# bala sharks solo or schooling?



## ghostgirl (Oct 16, 2010)

I've heard a bunch of people say that bala sharks should be solo.But I also keep reading that they are more of a schooling fish that thrive with 4+. I have 2 and they never leave each others sides. I now have them in a 125 gln and I am thinking about getting 2 more maybe 3. What are your thoughts?


----------



## jeaninel (Aug 24, 2007)

Get a couple more. Balas prefer to be in groups.


----------



## Inga (Jun 8, 2010)

Balas are best in groups.
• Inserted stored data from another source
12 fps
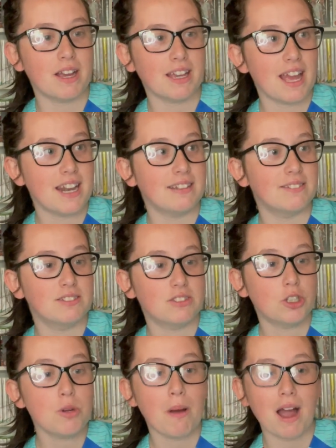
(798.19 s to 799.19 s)
Again,
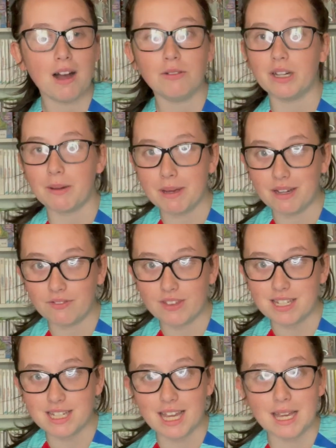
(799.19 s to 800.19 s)
£2 I paid for
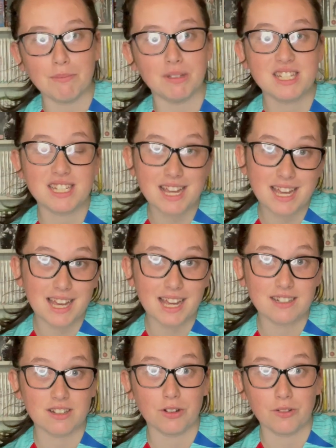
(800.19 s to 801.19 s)
this game.
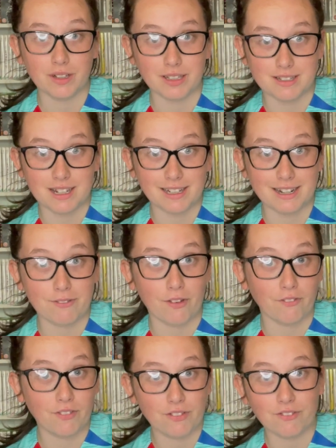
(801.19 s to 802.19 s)
CEX are currently selling it for
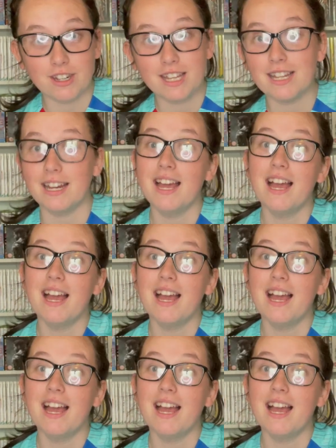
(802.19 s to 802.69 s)
£15,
Cool little fish.


----------



## ghostgirl (Oct 16, 2010)

Thank you!!


----------



## thefishboy (Aug 20, 2010)

We nee some more pics of the balas in there new 'playground' styled tank!!


----------



## UADOLL (May 29, 2009)

*Bala Shark attacking*

Hey there,
I have two bala sharks. I've been noticing lately that the slightly bigger one is attacking & chasing the other one. Has anyone else had this problem? Any ideas what I should do?
Thanks,
Kim


----------



## thefishboy (Aug 20, 2010)

Thats the reason they should be in groups, if there is 4-5 in total than the aggresion is evened out.. Get a few more but what size is your tank and occupants.. Best to start a thread of your own.


----------



## ghostgirl (Oct 16, 2010)

I just got 3 more balas 3 more male guppies and 3 more female guppies!! they are in quarantine at the moment. I now have 

5 Bala Sharks - Hans, Frans, Ace, Gary and Mary Catherine Gallagher (SNL characters)
3 Nirite snails- Will, Phil and Carlton (fresh Prince of Bel-air characters)
2 neon tetras-Gibbs and Ziva (NCIS characters the only ones that survived the "plague")
9 Adult Guppies- Maxwell, Fran, Maggie, Brighton, Gracie, Niles, CC (also known as Chasity Claire), Val and Morty 
countless guppy fry that are know as live food lol 

The male guppies are all so distinctive from one another Brighton is a powder blue with an "v shaped" tail, Niles looks like a leopard, Morty has a yellow body with bright red tail and Max has a blue body with an orange tail. CC is the bigger purer yellow and Fran has some black mixed in her yellow and she is much smaller and more sedate. Maggie, Gracie and Val are all "clear bodied" with red/orange tails. the only difference in them is their sizes.


----------



## Byron (Mar 7, 2009)

UADOLL said:


> Hey there,
> I have two bala sharks. I've been noticing lately that the slightly bigger one is attacking & chasing the other one. Has anyone else had this problem? Any ideas what I should do?
> Thanks,
> Kim


As fishboy noted, this is a shoaling fish and aggression can occur if not kept in a group. Obviously the tank must be large enough to handle the group though.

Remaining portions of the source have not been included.